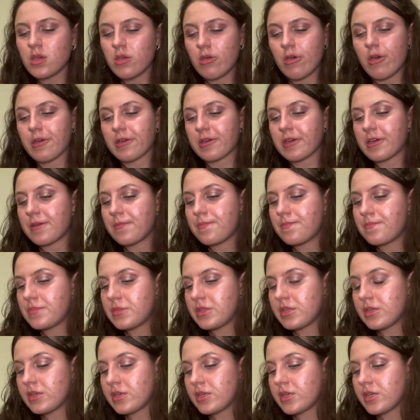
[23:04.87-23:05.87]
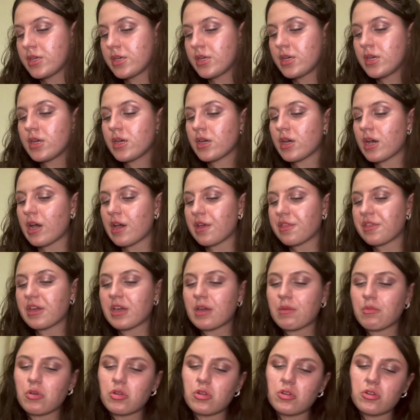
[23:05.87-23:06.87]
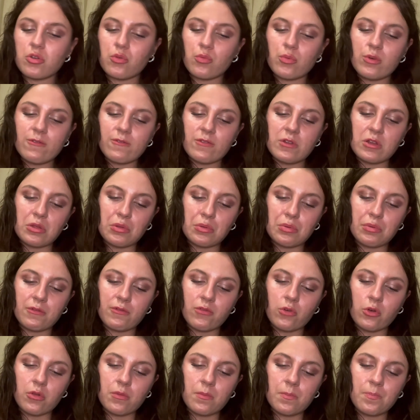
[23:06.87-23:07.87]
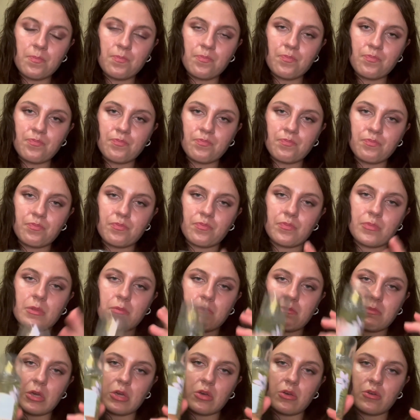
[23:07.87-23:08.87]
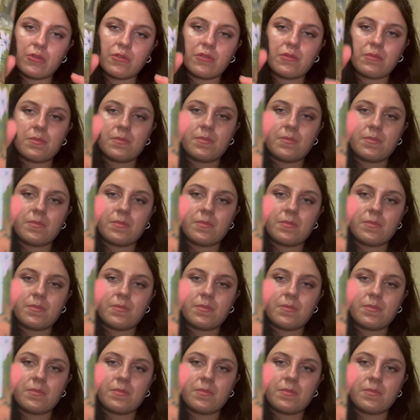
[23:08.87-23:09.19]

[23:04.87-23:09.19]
Okay. I think I'm going to do Wet Vanilla Chiffon because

**What this task involves:**
Give each record above back word for word, but carry over none of the pictures.

**Solution below:**
[23:04.87-23:05.87]
[23:05.87-23:06.87]
[23:06.87-23:07.87]
[23:07.87-23:08.87]
[23:08.87-23:09.19]

[23:04.87-23:09.19]
Okay. I think I'm going to do Wet Vanilla Chiffon because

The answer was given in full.